BEGIN Data for this exercise
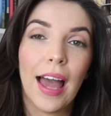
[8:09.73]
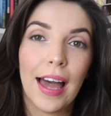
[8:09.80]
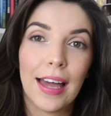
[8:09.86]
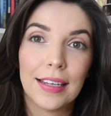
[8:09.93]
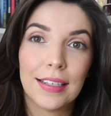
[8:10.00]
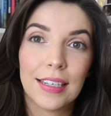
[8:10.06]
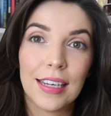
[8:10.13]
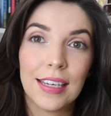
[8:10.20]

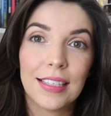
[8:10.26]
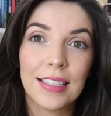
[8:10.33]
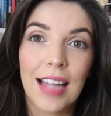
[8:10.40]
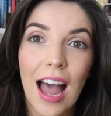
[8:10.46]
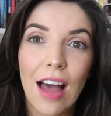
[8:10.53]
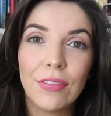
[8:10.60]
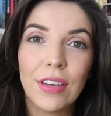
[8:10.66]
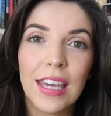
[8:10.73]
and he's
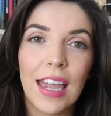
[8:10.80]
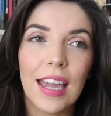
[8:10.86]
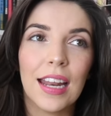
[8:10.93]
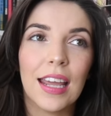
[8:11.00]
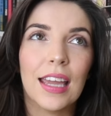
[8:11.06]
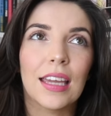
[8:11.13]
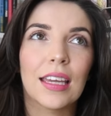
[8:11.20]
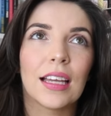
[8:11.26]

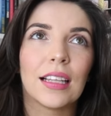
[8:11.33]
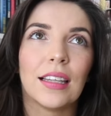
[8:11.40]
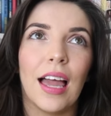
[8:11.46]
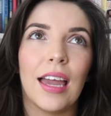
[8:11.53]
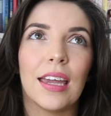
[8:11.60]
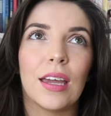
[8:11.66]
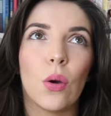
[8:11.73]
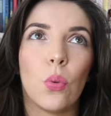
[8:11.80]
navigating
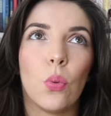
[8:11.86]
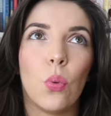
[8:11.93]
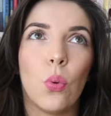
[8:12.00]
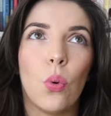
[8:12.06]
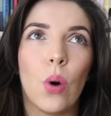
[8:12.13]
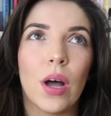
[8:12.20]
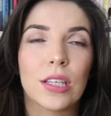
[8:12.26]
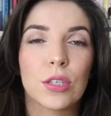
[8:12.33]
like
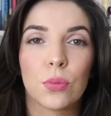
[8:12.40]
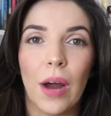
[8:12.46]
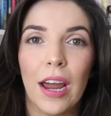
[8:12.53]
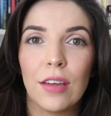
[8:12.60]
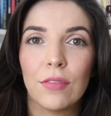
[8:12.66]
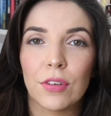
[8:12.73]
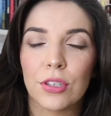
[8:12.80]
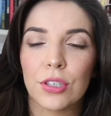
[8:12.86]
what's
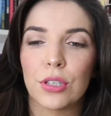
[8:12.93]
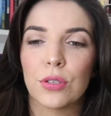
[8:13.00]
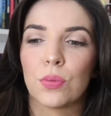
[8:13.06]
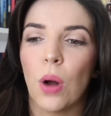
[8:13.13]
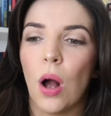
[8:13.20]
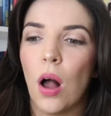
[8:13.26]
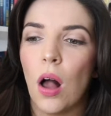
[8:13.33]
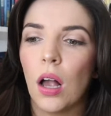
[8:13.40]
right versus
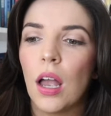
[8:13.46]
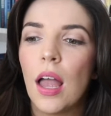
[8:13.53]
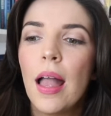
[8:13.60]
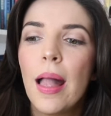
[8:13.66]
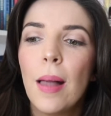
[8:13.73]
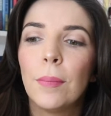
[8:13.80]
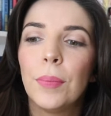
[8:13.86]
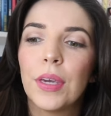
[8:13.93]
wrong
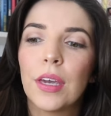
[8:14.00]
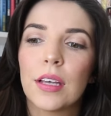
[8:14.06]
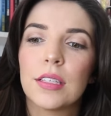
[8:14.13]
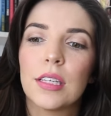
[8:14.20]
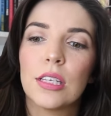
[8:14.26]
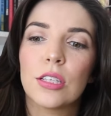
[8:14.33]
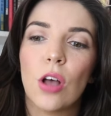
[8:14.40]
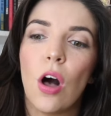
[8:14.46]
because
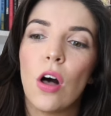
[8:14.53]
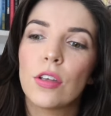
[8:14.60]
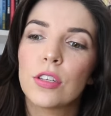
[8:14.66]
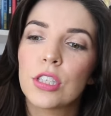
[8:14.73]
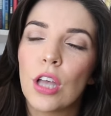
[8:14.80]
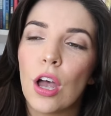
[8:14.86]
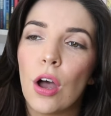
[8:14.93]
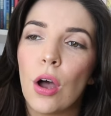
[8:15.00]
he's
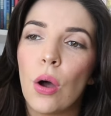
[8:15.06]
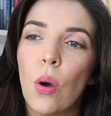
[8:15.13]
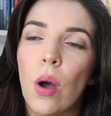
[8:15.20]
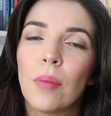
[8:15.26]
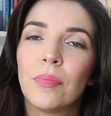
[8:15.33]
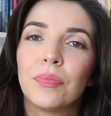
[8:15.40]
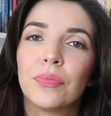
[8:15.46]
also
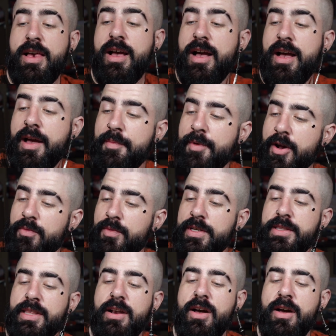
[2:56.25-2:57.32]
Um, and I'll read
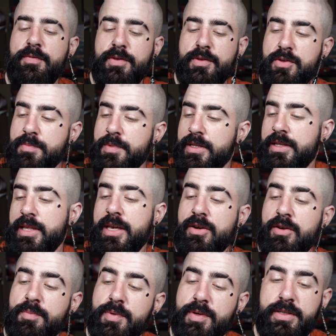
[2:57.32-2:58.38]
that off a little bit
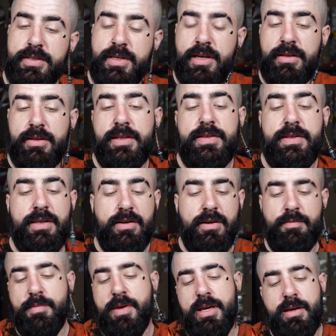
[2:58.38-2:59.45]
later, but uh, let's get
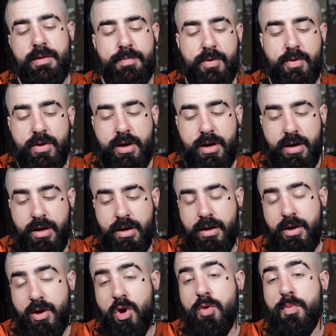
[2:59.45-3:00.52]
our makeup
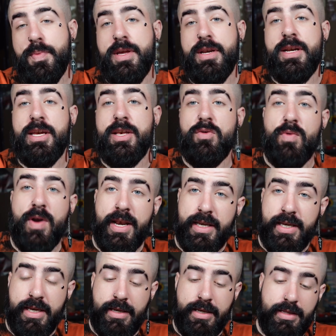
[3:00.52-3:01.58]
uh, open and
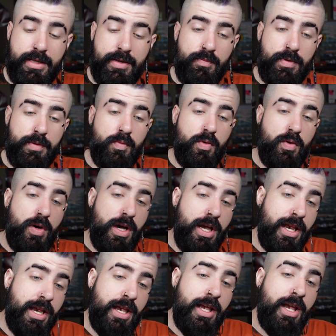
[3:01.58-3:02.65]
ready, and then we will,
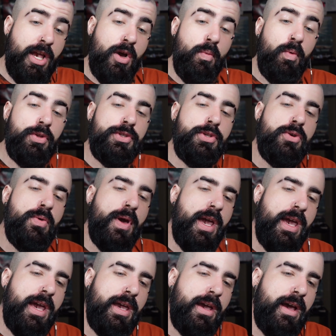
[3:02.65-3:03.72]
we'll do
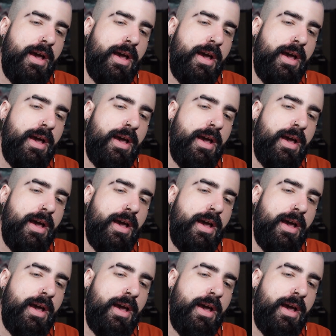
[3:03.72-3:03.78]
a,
END Data for this exercise
In the copy, include no pictures; everything else in the material should be written out exactly.

[8:09.73]
[8:09.80]
[8:09.86]
[8:09.93]
[8:10.00]
[8:10.06]
[8:10.13]
[8:10.20]

[8:10.26]
[8:10.33]
[8:10.40]
[8:10.46]
[8:10.53]
[8:10.60]
[8:10.66]
[8:10.73]
and he's
[8:10.80]
[8:10.86]
[8:10.93]
[8:11.00]
[8:11.06]
[8:11.13]
[8:11.20]
[8:11.26]

[8:11.33]
[8:11.40]
[8:11.46]
[8:11.53]
[8:11.60]
[8:11.66]
[8:11.73]
[8:11.80]
navigating
[8:11.86]
[8:11.93]
[8:12.00]
[8:12.06]
[8:12.13]
[8:12.20]
[8:12.26]
[8:12.33]
like
[8:12.40]
[8:12.46]
[8:12.53]
[8:12.60]
[8:12.66]
[8:12.73]
[8:12.80]
[8:12.86]
what's
[8:12.93]
[8:13.00]
[8:13.06]
[8:13.13]
[8:13.20]
[8:13.26]
[8:13.33]
[8:13.40]
right versus
[8:13.46]
[8:13.53]
[8:13.60]
[8:13.66]
[8:13.73]
[8:13.80]
[8:13.86]
[8:13.93]
wrong
[8:14.00]
[8:14.06]
[8:14.13]
[8:14.20]
[8:14.26]
[8:14.33]
[8:14.40]
[8:14.46]
because
[8:14.53]
[8:14.60]
[8:14.66]
[8:14.73]
[8:14.80]
[8:14.86]
[8:14.93]
[8:15.00]
he's
[8:15.06]
[8:15.13]
[8:15.20]
[8:15.26]
[8:15.33]
[8:15.40]
[8:15.46]
also
[2:56.25-2:57.32]
Um, and I'll read
[2:57.32-2:58.38]
that off a little bit
[2:58.38-2:59.45]
later, but uh, let's get
[2:59.45-3:00.52]
our makeup
[3:00.52-3:01.58]
uh, open and
[3:01.58-3:02.65]
ready, and then we will,
[3:02.65-3:03.72]
we'll do
[3:03.72-3:03.78]
a,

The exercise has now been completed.